Он поднял руку и указал на парящую фигуру Есенина. Тот только что увернулся от удара Пушкина и контратаковал, выпустив сгусток переплетенных энергий.
— Вот он. Их туз. Последняя надежда. Нечто хочет устранить меня.
Катя подошла ближе. Посмотрела в окно. Ее лицо стало еще бледнее.
— Но что будет, — голос ее дрожал, — что будет, если он ворвется сюда? Если Пушкин не выдержит? Если купол падет?
Петр посмотрел на нее. В его глазах была абсолютная уверенность. Почти пугающая.
— Есть люди, которые его задержат, — произнес он. — Не волнуйся. Александр Сергеевич силен. Особенно сейчас, в полдень. А если и он не справится…
Он замолчал и повернулся к стене, где стоял пустой ящик с цифрой «1». Петр подошел к нему, и погладил, словно любимого питомца.

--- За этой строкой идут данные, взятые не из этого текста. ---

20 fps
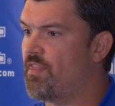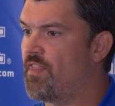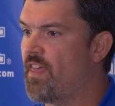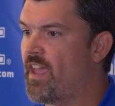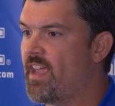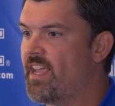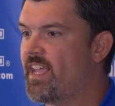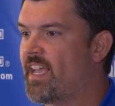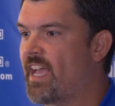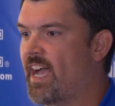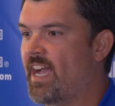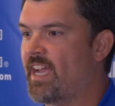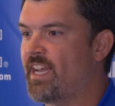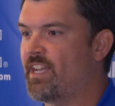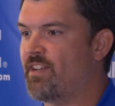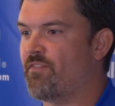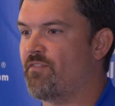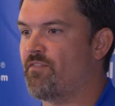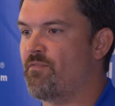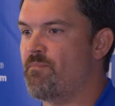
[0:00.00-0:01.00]
they
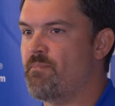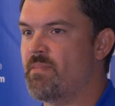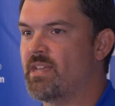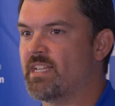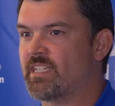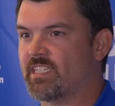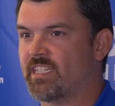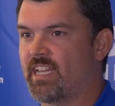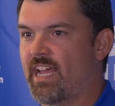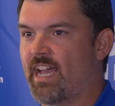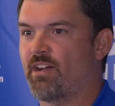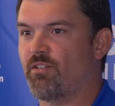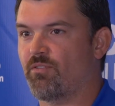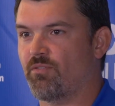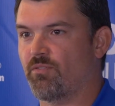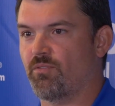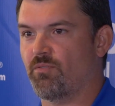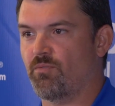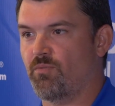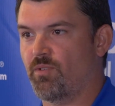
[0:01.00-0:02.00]
kind of missed out
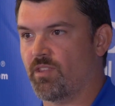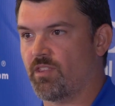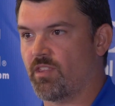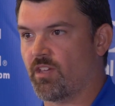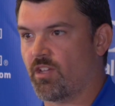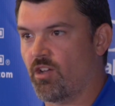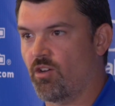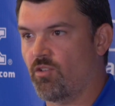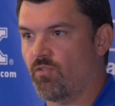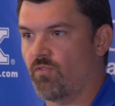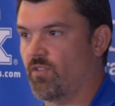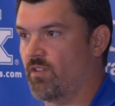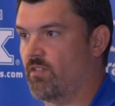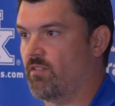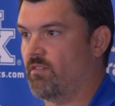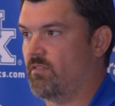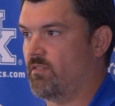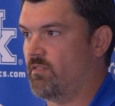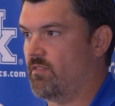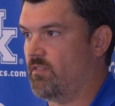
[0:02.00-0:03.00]
with the COVID
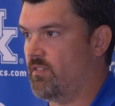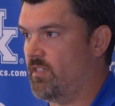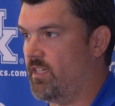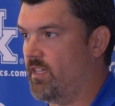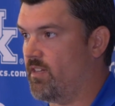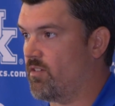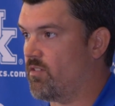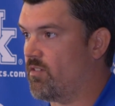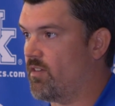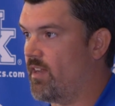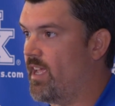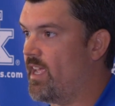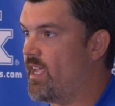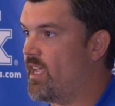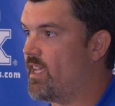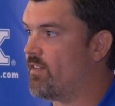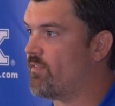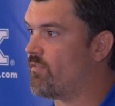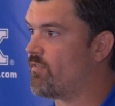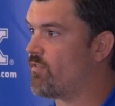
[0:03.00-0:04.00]
year.
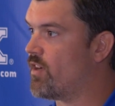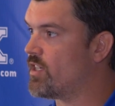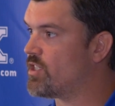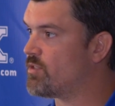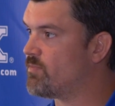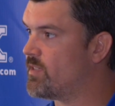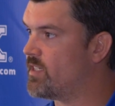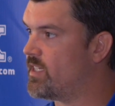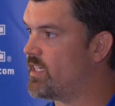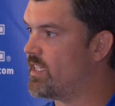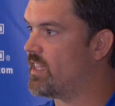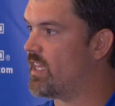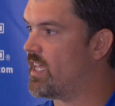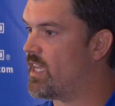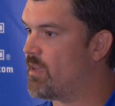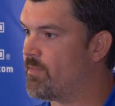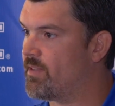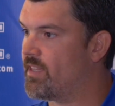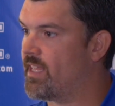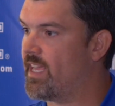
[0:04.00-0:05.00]
And freshman D
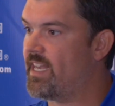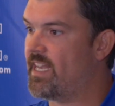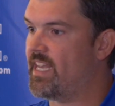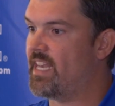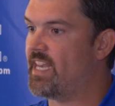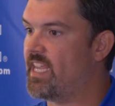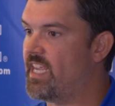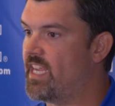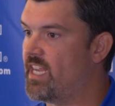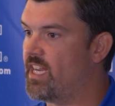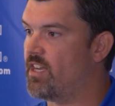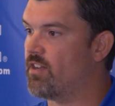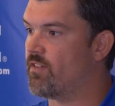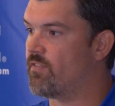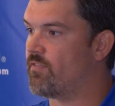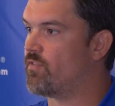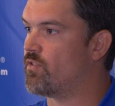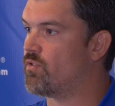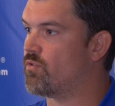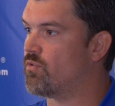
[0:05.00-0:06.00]
linemen, they need a
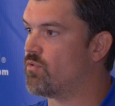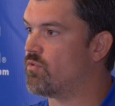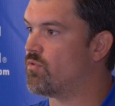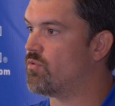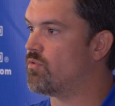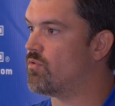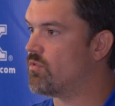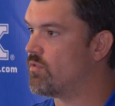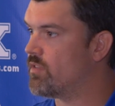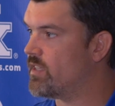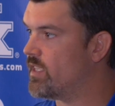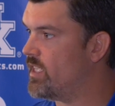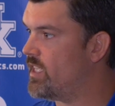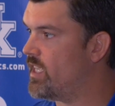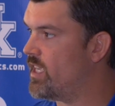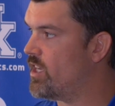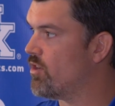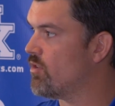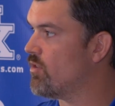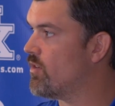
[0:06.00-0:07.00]
full
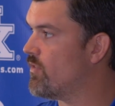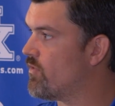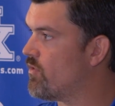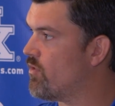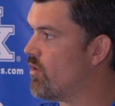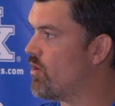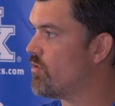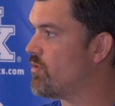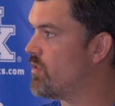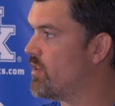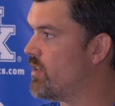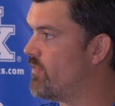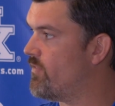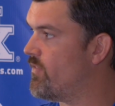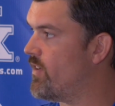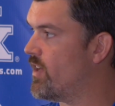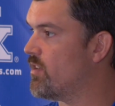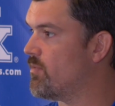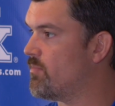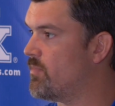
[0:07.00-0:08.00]
year of growth and
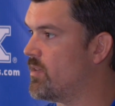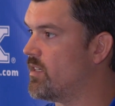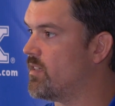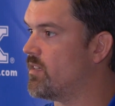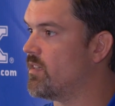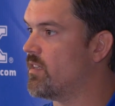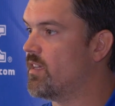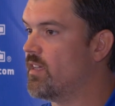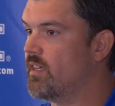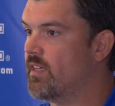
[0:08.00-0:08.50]
developmentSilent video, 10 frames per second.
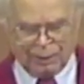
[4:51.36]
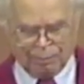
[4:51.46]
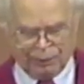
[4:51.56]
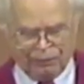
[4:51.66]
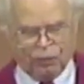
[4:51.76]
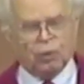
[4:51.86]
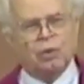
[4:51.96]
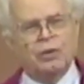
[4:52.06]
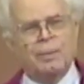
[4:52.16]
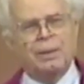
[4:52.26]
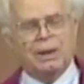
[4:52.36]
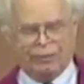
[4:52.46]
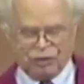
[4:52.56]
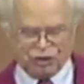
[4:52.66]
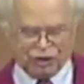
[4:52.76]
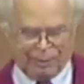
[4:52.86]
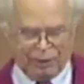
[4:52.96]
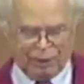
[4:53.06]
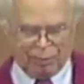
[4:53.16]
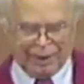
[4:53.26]
Before the middle of
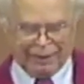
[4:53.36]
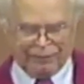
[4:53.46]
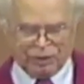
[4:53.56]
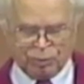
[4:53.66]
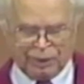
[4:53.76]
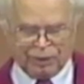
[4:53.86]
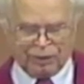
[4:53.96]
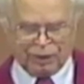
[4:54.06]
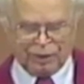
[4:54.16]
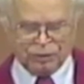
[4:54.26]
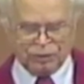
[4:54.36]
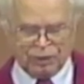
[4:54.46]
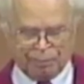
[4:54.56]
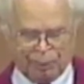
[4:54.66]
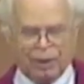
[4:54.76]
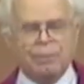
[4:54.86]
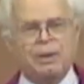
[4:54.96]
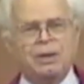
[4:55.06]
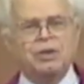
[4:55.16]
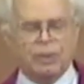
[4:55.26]
summer, they were having 20,000 at prayer
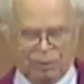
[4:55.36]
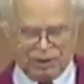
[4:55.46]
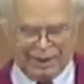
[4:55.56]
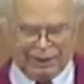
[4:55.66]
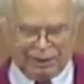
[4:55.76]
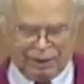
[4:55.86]
meetings in the Botanic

— Не один Есенин хочет моей смерти, — усмехнулся он. — Посмотри на Красную площадь. Там собралась целая очередь. Кузнецов где-то рядом, я уверен. Толстой, Онегин, Кутузов, Нахимов — все они хотят моей головы. Все считают меня злодеем, тираном, узурпатором.
Он повернулся к жене. В его глазах плясали огоньки безумия. Или гениальности. Грань была настолько тонкой, что различить было невозможно.
— Но я предусмотрел и это. Скоро должна прийти подмога.
Катя посмотрела на ящик. С цифрой «1».
— Что это?
— Страховка, — просто ответил Петр. — Моя последняя страховка. На случай, если все пойдет не по плану. На случай, если Есенин все-таки прорвется. На случай, если…
Он не договорил. За окном прогремел очередной взрыв. Пушкин и Есенин сошлись в ближнем бою, их удары были настолько быстрыми, что разглядеть их было почти невозможно.
Петр снова улыбнулся.
— Играйте, — тихо произнес он. — Сражайтесь. Убивайте друг друга. Рушьте мой город. Пугайте мой народ. Я предусмотрел все. Каждый ваш ход. Каждую попытку.
Он повернулся к Кате. Взял ее за руку. Она вздрогнула — его ладонь была холодной, как лед.
— Не бойся, — сказал он. — Все идет по плану. Все под контролем. И когда придет время…
Цифра на ящике слегка начала светиться.
— … я выиграю эту партию. Как и всегда.
За окном Есенин заорал что-то нечленораздельное и обрушил на купол Пушкина такой удар, что даже стены Кремля затряслись.
А Петр Первый просто стоял и улыбался.
И в его улыбке было что-то страшное. Что-то, что заставляло даже собственную жену отступить на шаг назад, инстинктивно почувствовав опасность.
Что-то, что говорило: этот человек готов на все.
Абсолютно на все.
— Петя… Что с тобой произошло за это время…
— Ничего, моя дорогая. Это все ради семьи.